SemWeb technologies and standards as proposed by the W3C are not obligatory to realise intelligent search machines. However, RDF is recognised as a “Lingua Franca” for information integration. How are you addressing this area?
I believe here it is like in times, when [in Germany] no “unique time” existed. Only with the implementation of rail roads did unique times become coercively necessary. The web brings everything together – now we are confronted with the challenge of unifying available data. RDF is a good start and we are monitoring the initiative. On the customer side I’d say adore is contained, because the focus is more on solving concrete search problems. I think, however, that RDF framework has a good chance of becoming the standard. We use OWL as interchange format.
The semantic web has to and will come about – one way or another. The value add a user would for example have to instruct an agent to find all offers for rental cars for a drive on the weekend with a mid-class convertible and get back structured results, would be gigantic. My personal wish would be an agent who collects all scientific TV shows every day and presents them in an info box – of course well-classified with an ontology.

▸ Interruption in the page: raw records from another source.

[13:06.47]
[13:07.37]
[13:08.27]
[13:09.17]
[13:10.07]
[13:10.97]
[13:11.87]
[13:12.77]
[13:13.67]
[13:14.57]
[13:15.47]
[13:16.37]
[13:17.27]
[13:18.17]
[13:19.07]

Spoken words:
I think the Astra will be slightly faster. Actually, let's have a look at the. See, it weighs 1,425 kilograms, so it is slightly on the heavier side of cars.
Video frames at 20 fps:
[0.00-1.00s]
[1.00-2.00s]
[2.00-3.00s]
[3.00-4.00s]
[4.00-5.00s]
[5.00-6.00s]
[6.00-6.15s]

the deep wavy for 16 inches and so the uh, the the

Your company is positioned as a provider for search technologies for the life sciences. Recently you launched MeshPubMed and GoPubmed as intelligent search machines for the life sciences. What is the user benefit, and what other services result from it?
This example shows the benefit best: assume you are looking for documents containing information about P53 and disease. In MeSH over 4,000 diseases are hierarchically listed under the term disease. With the query term P53, and one mouse click in our system, you have the answer to your question. Try doing this with traditional search engines!

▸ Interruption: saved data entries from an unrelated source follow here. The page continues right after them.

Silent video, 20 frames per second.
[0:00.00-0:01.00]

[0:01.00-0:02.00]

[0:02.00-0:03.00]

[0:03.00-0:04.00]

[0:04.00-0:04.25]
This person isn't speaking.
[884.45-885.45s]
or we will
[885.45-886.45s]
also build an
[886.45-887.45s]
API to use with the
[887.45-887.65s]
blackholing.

Or try to navigate the ontology – in this case MeSH – and observe the over 45,000 articles that you get with traditional search engines in the context of, for example, disease, cardiovascular disease und heart disease. With three mouse clicks you narrow down the 45,000 results to approximately 45 relevant to this context. Try finding these articles with traditional search engines. You’ll observe that you will need a) much more time (at least one hour) and b) need extremely strong expertise in molecular biology and medicine. With our technology, questions can be answered much more easily than with today’s machines.
You were an exhibitor at SEMANTIC 2006. Will you join SEMANTIC 2007 in Graz?
Of course we’ll be joining Semantic 2007 in Graz!